The lawsuit names Compu-Link (Celink), Finance of America Reverse, LLC, and Carrington Mortgage Services, Inc. and a motion seeks to add Longbridge Financial, LLC in a companion class action.
The lawsuits claim that the mortgage lenders unlawfully charge four kinds of prohibited fees: attorneys’ fees, property inspection fees, property preservation fees, and appraisals.
The lawsuit was filed in New York federal court on behalf of five people who were administrators of their parents’ estates and on behalf of a nationwide class of others who suffered from similar actions.
Companies routinely charged forbidden fees, suit alleges
According to the complaint, each of the plaintiffs secured a Home Equity Conversion Mortgage (HECM). HECMs are reverse mortgages federally insured by the U.S. Department of Housing and Urban Development (HUD) that allow older homeowners to convert part of their home equity to cash without selling their home or making monthly mortgage payments.
Because HECMs are federally insured, lenders and loan servicers must comply with important consumer protections for older homeowners that don’t apply to other “proprietary” reverse mortgages.
The complaint alleges the defendants routinely charge HECM borrowers for these fees that are prohibited by law and the HECM contract. Each of the named plaintiffs were unlawfully charged thousands of dollars. For example, one was charged over $14,000 and another plaintiff was charged $17,000 in attorneys’ fees, even though HUD limits New York foreclosure attorneys’ fees to $725.

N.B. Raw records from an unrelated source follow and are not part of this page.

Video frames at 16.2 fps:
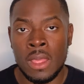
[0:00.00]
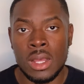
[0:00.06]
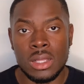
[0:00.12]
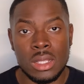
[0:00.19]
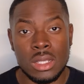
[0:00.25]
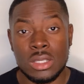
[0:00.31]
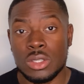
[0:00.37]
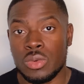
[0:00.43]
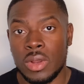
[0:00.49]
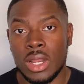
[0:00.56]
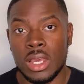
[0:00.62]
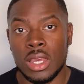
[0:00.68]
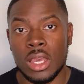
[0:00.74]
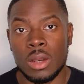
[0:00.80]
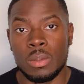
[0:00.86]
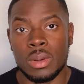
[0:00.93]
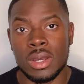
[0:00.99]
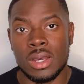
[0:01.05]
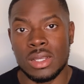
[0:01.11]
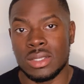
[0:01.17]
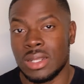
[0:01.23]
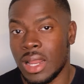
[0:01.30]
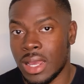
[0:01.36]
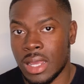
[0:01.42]
This is really good
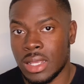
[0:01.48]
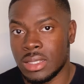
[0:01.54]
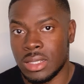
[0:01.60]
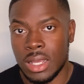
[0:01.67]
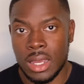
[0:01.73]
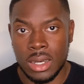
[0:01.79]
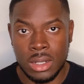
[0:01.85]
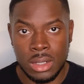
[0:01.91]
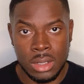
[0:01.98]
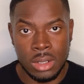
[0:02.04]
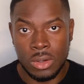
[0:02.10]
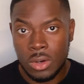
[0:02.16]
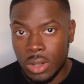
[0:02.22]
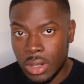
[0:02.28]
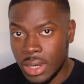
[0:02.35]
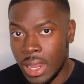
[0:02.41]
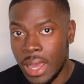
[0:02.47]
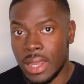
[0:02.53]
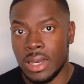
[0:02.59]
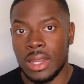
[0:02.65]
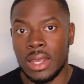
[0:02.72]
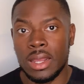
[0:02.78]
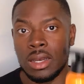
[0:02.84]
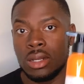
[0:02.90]
because, like I said, not
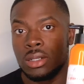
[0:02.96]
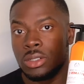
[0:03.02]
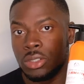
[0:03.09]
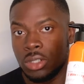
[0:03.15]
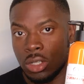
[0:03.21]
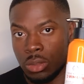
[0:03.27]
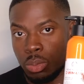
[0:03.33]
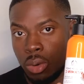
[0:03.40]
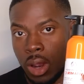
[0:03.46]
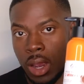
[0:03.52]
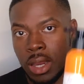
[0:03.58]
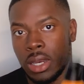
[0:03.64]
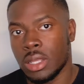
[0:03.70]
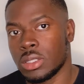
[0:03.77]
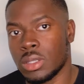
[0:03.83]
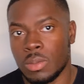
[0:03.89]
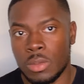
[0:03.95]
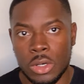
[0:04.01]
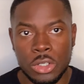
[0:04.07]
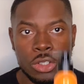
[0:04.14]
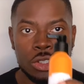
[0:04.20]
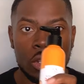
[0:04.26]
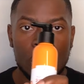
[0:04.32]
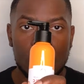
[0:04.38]
lightening, just brightening. So I'm going
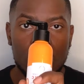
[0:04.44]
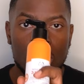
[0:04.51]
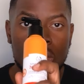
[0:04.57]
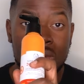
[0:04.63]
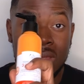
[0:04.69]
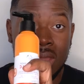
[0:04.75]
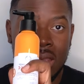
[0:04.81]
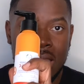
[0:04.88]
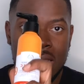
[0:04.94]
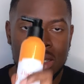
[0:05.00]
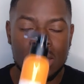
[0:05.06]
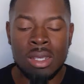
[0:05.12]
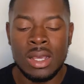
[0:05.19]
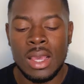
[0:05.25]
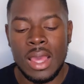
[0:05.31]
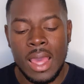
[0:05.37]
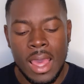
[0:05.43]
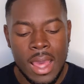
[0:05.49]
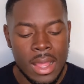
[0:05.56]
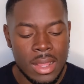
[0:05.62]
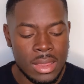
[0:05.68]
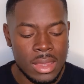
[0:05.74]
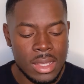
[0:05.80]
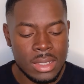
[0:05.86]
to show you this.
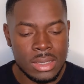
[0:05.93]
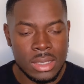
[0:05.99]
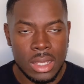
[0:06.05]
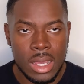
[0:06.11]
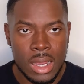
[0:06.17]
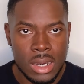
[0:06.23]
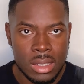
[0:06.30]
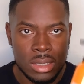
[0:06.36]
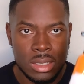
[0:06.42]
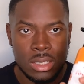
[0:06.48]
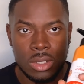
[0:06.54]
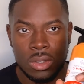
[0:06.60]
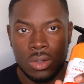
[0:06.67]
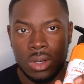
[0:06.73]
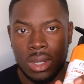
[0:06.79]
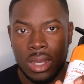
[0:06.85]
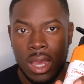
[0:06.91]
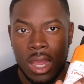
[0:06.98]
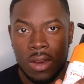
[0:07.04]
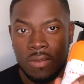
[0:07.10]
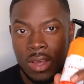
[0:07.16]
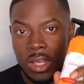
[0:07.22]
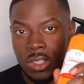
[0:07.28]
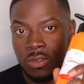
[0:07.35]
And this, again, is still a kind
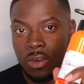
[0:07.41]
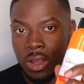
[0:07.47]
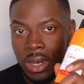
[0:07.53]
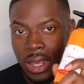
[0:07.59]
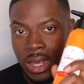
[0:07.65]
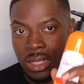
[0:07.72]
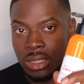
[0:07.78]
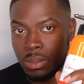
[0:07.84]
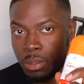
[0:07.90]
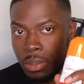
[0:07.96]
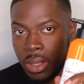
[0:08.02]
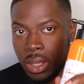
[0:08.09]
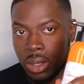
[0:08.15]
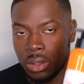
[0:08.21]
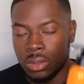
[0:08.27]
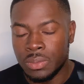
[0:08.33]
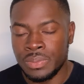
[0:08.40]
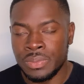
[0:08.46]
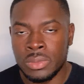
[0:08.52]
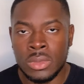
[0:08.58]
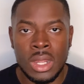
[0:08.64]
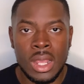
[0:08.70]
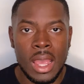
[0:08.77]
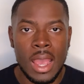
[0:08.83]
of exfoliating pill.
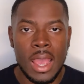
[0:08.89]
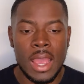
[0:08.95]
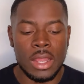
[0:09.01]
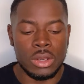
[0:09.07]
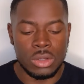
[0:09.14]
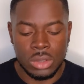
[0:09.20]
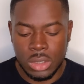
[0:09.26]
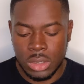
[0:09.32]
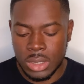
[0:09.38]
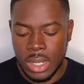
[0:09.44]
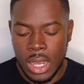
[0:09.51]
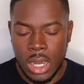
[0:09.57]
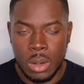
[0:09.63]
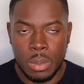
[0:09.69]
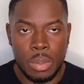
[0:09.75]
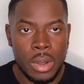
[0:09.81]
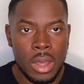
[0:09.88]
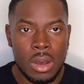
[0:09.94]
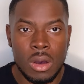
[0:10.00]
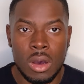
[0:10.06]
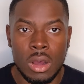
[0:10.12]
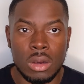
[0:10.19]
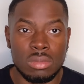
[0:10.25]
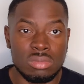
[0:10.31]
And you just kind of put it
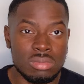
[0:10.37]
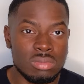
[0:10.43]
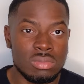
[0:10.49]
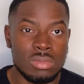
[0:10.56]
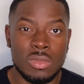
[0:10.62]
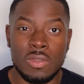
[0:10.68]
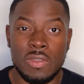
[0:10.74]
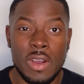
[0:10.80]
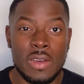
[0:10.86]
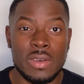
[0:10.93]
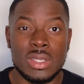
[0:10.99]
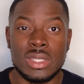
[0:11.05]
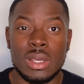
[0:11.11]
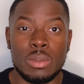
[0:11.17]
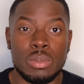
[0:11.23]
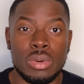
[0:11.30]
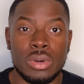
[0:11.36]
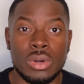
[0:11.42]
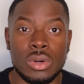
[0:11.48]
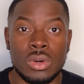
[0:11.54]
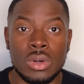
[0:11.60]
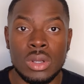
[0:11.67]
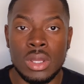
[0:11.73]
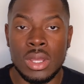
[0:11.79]
on, very
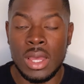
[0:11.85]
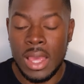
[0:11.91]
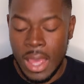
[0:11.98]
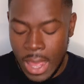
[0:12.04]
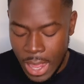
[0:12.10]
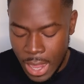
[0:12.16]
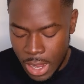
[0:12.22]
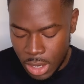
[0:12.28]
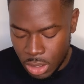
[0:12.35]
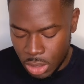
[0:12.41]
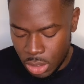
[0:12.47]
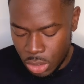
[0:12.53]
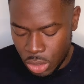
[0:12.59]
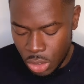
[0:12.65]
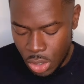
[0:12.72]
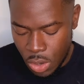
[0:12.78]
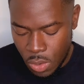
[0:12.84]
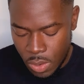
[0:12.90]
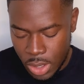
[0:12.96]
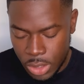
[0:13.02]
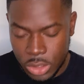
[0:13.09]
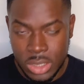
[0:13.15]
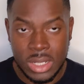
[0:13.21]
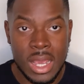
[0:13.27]
simple. And, you know,
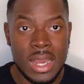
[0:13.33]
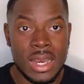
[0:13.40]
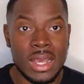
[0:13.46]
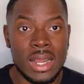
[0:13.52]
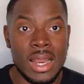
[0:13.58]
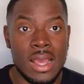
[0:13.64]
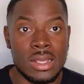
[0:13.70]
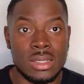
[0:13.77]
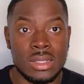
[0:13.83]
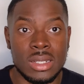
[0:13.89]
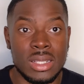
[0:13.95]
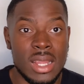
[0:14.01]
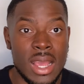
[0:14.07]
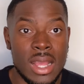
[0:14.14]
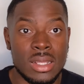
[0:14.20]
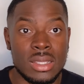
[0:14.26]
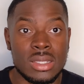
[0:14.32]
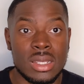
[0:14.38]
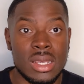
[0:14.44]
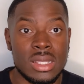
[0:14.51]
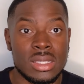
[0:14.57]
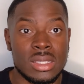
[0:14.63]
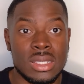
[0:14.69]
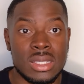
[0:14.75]
it just kind of clears the dead
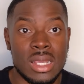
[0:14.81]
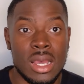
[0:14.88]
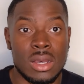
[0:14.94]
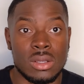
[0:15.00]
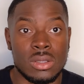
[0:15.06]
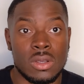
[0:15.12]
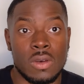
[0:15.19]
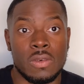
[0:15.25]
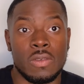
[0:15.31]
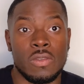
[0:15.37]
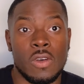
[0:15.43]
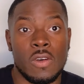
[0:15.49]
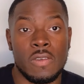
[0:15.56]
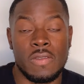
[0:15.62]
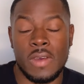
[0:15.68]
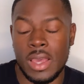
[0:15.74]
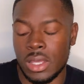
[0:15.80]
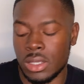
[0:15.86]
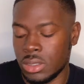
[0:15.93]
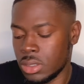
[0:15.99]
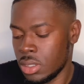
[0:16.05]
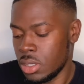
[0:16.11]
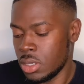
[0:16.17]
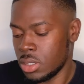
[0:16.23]
skin cells off of your
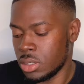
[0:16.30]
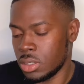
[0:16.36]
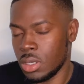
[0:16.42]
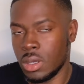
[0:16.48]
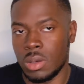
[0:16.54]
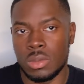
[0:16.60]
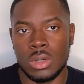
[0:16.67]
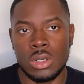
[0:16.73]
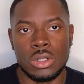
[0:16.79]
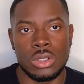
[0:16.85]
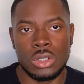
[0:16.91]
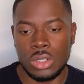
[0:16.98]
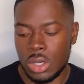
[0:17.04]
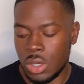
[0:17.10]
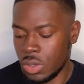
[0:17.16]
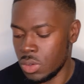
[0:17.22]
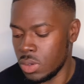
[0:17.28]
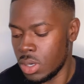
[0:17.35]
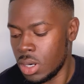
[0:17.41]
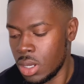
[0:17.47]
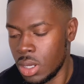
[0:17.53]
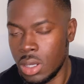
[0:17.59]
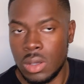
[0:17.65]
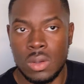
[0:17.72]
face. So I'm going to show you
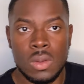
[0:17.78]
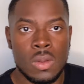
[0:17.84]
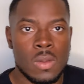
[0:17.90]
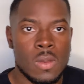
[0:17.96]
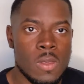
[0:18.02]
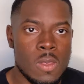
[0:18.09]
now.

Tens of thousands of borrowers affected
Potentially tens of thousands of HECM borrowers nationwide have similarly been charged thousands of dollars for these four prohibited fees since 2012. In addition, the complaint alleges that the defendants calculate interest and mortgage insurance premiums on loan balances inflated by these fees, stripping even more equity away from homeowners.
Defendants add these disputed fees unlawfully when they seek to foreclose the HECM loans. The complaint says this practice puts older borrowers at unnecessary risk of losing their homes because servicers often fail to follow basic federal and state protections.
For example, before treating a borrower as in default, servicers are required to send them clear advance notice and time to fix problems that could lead to a foreclosure, such as paying overdue taxes or obtaining insurance. Servicers are also required to offer housing counseling and other options that help keep older borrowers in their homes before taking actions that could force them into default and foreclosure.
State laws provide additional protection before a foreclosure can be filed. New York law, for example, requires servicers to notify the Office on Aging that the borrower is at risk of foreclosure before they can file. By unlawfully charging borrowers for these disputed fees, defendants violate state laws that prohibit unfair and deceptive practices on top of violating federal law and the HECM contract.
Plaintiffs are seeking reimbursement or credit reversal of the fees that the companies allegedly charged unlawfully to borrowers nationwide. Each of the defendants is among the nation’s largest providers and servicers of reverse mortgages. The named plaintiffs are from New York, Pennsylvania, Florida, and California.